I’d been going to therapy twice a week since I got to Winterhaven, but I hated to talk about it, much less think about it.
Hudson gave me space to process. I’d missed him. I thought I’d pushed him away since Shiloh died, but I was wrong. Hudson had respected my need for solitude, and he’d stepped back temporarily. But I could tell by his determined expression, his time of allowing me to push him away was over.
“We’re facing our hardest opponent tonight—the Bookish Ballers,” Hudson said. “They’ve won the last three games against us, and I, for one, am sick of seeing Max Eriksson’s smug grin around town.”
The ache of emptiness where Shiloh used to be was almost overwhelming, but I grabbed the olive branch Hudson was extending, and I felt a little less like I was drowning.
Plus wiping a smug grin off Max seemed like a pretty good idea.
“Do you have a jersey that’ll actually fit me?” I asked, my joviality sounding forced.
Hudson’s hold tightened, and he pulled me into a whole, comforting hug and then released me before my emotions could take over once again. “I’m sure I do somewhere.
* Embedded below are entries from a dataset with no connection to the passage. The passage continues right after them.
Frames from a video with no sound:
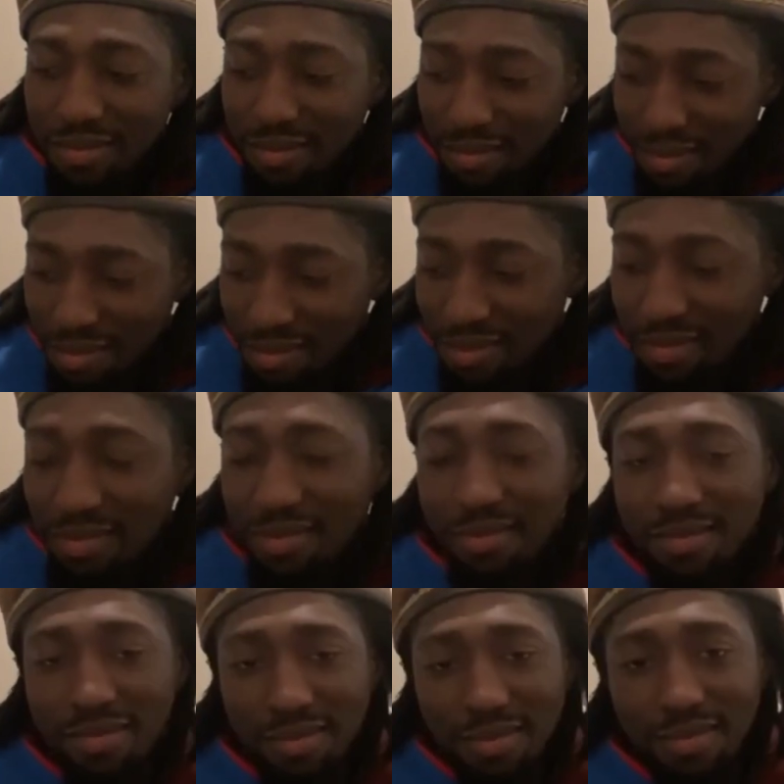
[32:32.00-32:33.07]

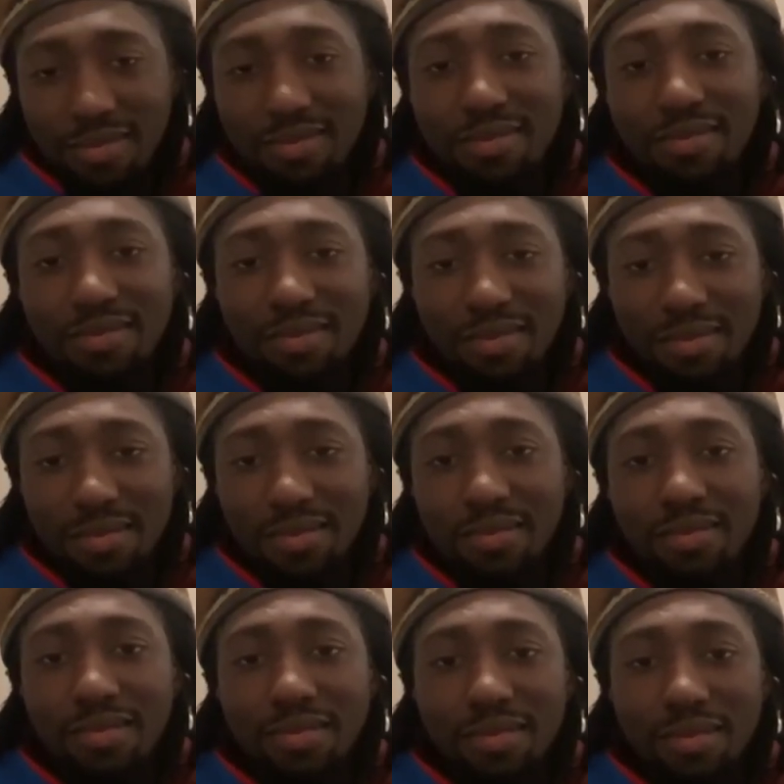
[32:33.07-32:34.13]

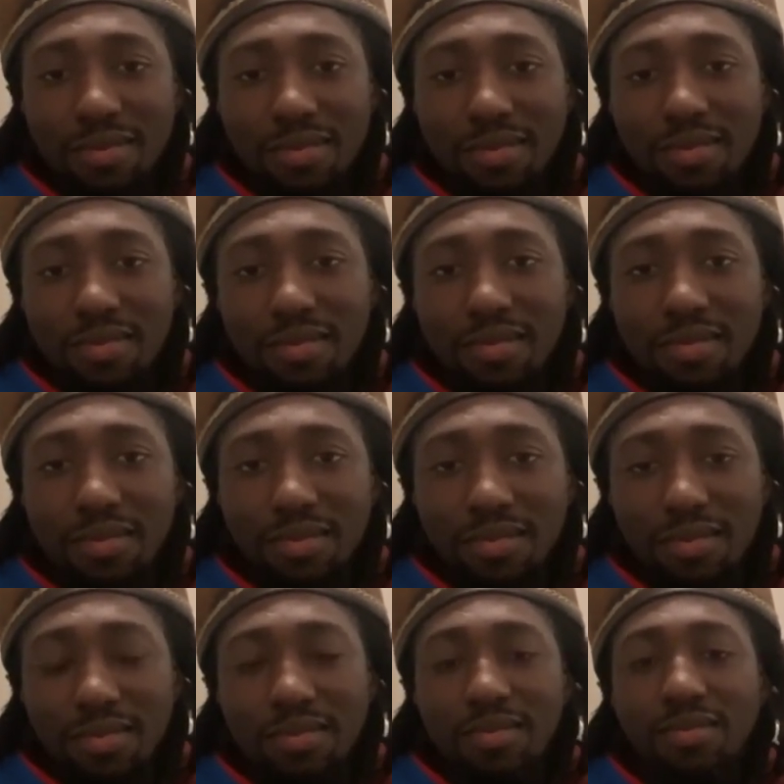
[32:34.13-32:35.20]

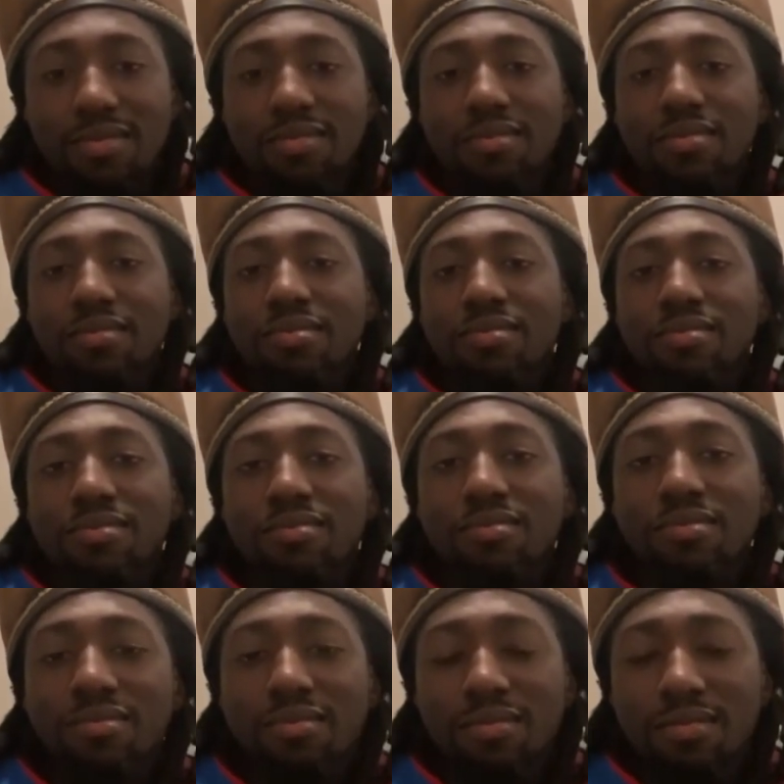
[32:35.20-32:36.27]

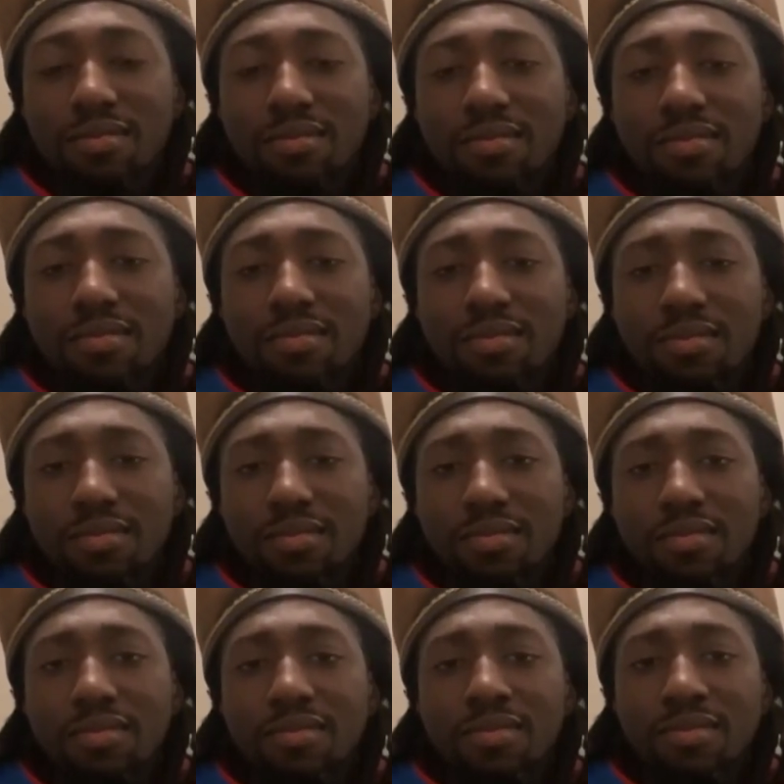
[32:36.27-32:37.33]

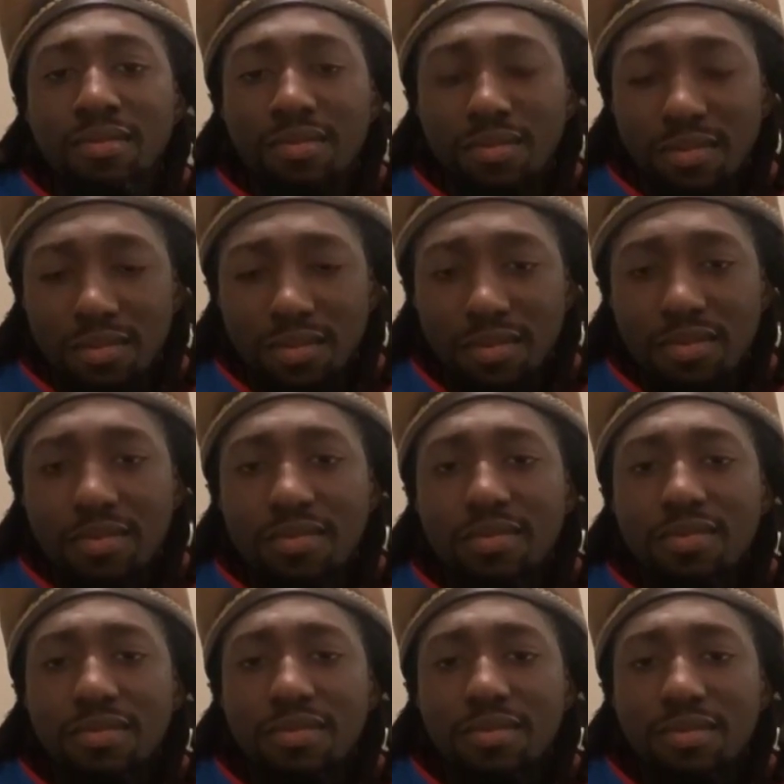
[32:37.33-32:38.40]

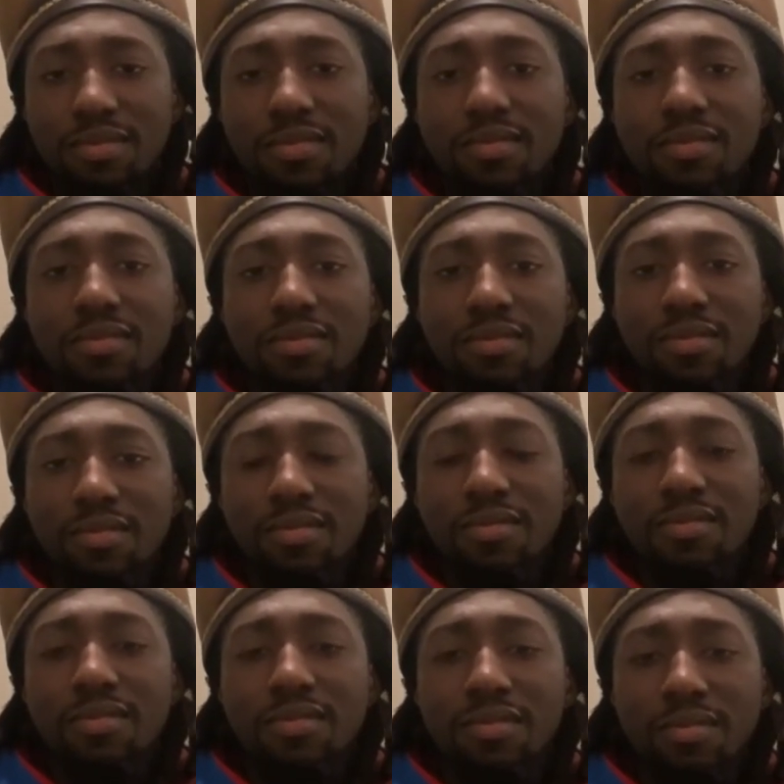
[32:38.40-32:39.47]

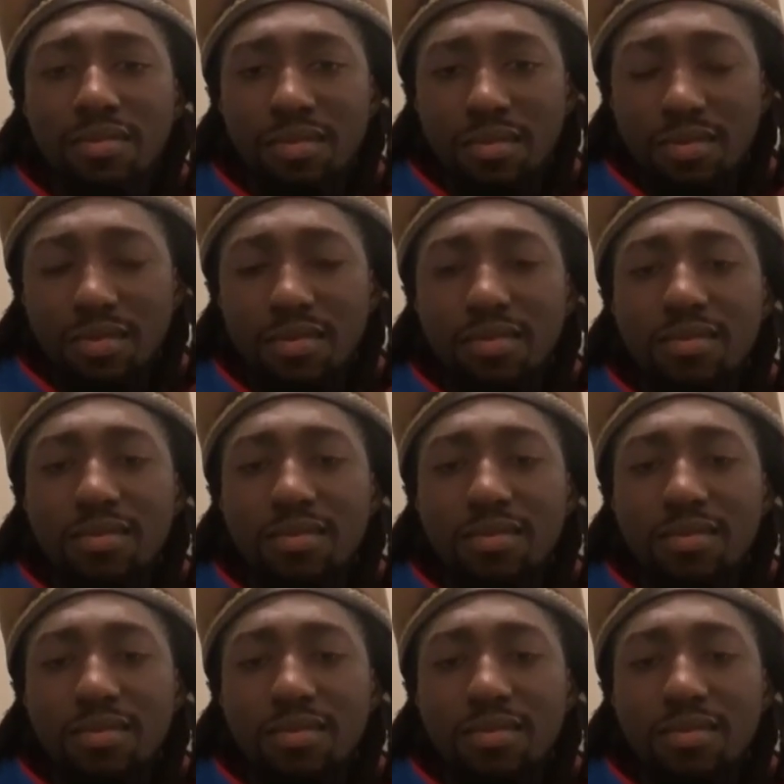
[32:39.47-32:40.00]
The person shown says nothing.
But what’s the fun in that?”
I let out a snort-laugh, surprising both of us. How could I be laughing right now? Having fun? Something in my expression must have shown my thoughts, because Hudson turned serious once again.
“It’s okay to be happy, Dylan. You know he’d want that.”
He would, because that was the kind of person Shiloh was. So I nodded and followed Hudson at a jog back to the team.